Navy chief Admiral Nirmal Verma has made a pitch for putting in place pre-emptive measures to scuttle pirates from developing a nexus with terror groups.
Speaking at an international symposium at New Port, Rhode Island, Verma on Thursday cautioned against the possibility of the "relatively benign" problem of piracy forging links with terrorism, which has a "cancerous potential."
The symposium themed, "Security and Prosperity through Maritime Partnerships," is being organised by the US Naval War College.
Verma highlighted the dilemma being faced by naval forces due to ineffective legal mechanisms to prosecute pirates apprehended by them. He said, "It is estimated that nine out of 10 apprehended pirates benefit from the 'catch and release' policy followed by most navies till now."
India is yet to prosecute more than 100 pirates apprehended by the navy. The country is working on a legislation to declare piracy as an offence under Indian law. In the absence of such a law, pirates apprehended by the navy and coast guard are currently prosecuted for offences such as attempt to murder, criminal trespass and damage to property.

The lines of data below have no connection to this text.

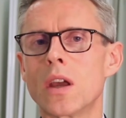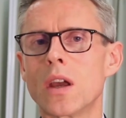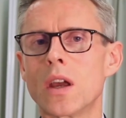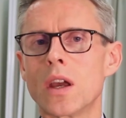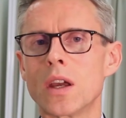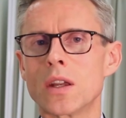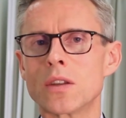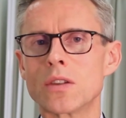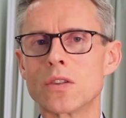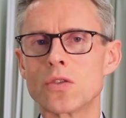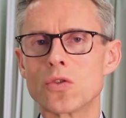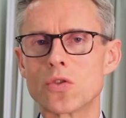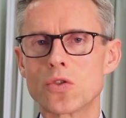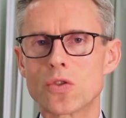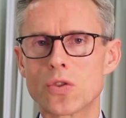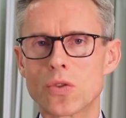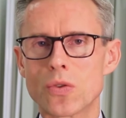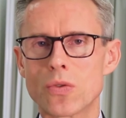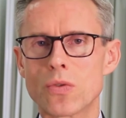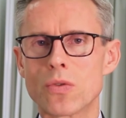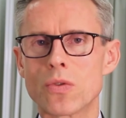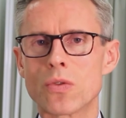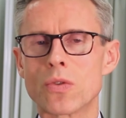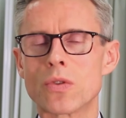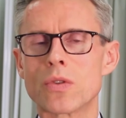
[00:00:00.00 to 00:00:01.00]
and
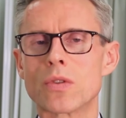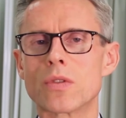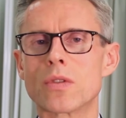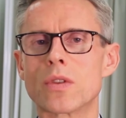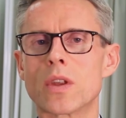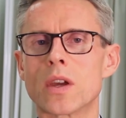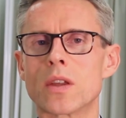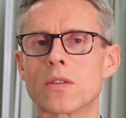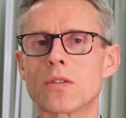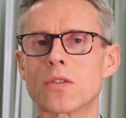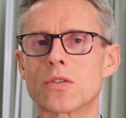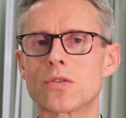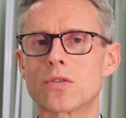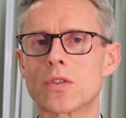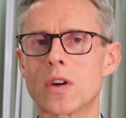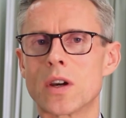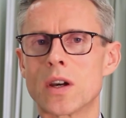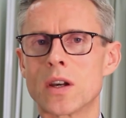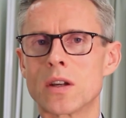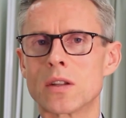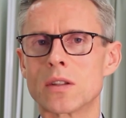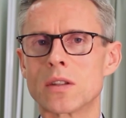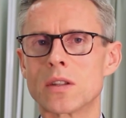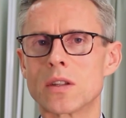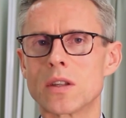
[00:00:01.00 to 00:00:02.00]
ensure that the
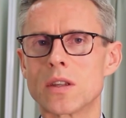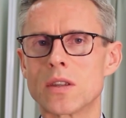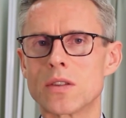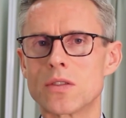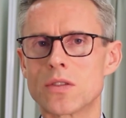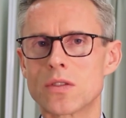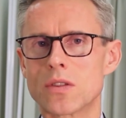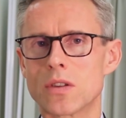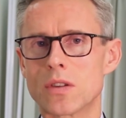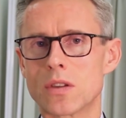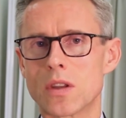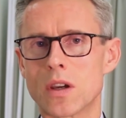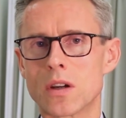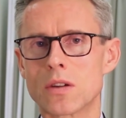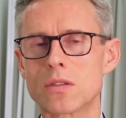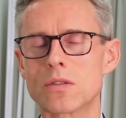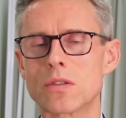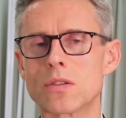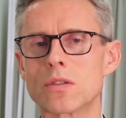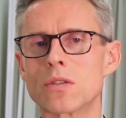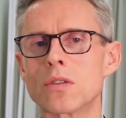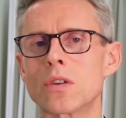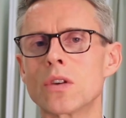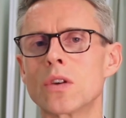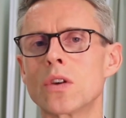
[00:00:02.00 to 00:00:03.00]
trial is
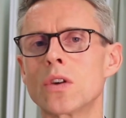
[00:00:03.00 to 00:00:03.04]
conducted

Verma said piracy was no longer mere robbery but had morphed into an elaborate network of operations to extract enormous quantities of ransom. "Ransom amounts have increased to an average of $5.4 million per ship from just $150,000 five years ago," he said.
Verma said international efforts off the Gulf of Aden had resulted in pirates expanding their footprint in the Arabian Sea and prowling closer to Indian shores. He said, "Some of these areas have been not too far from India's Lakshadweep and Mincoy group of islands and this has been a cause of concern to us."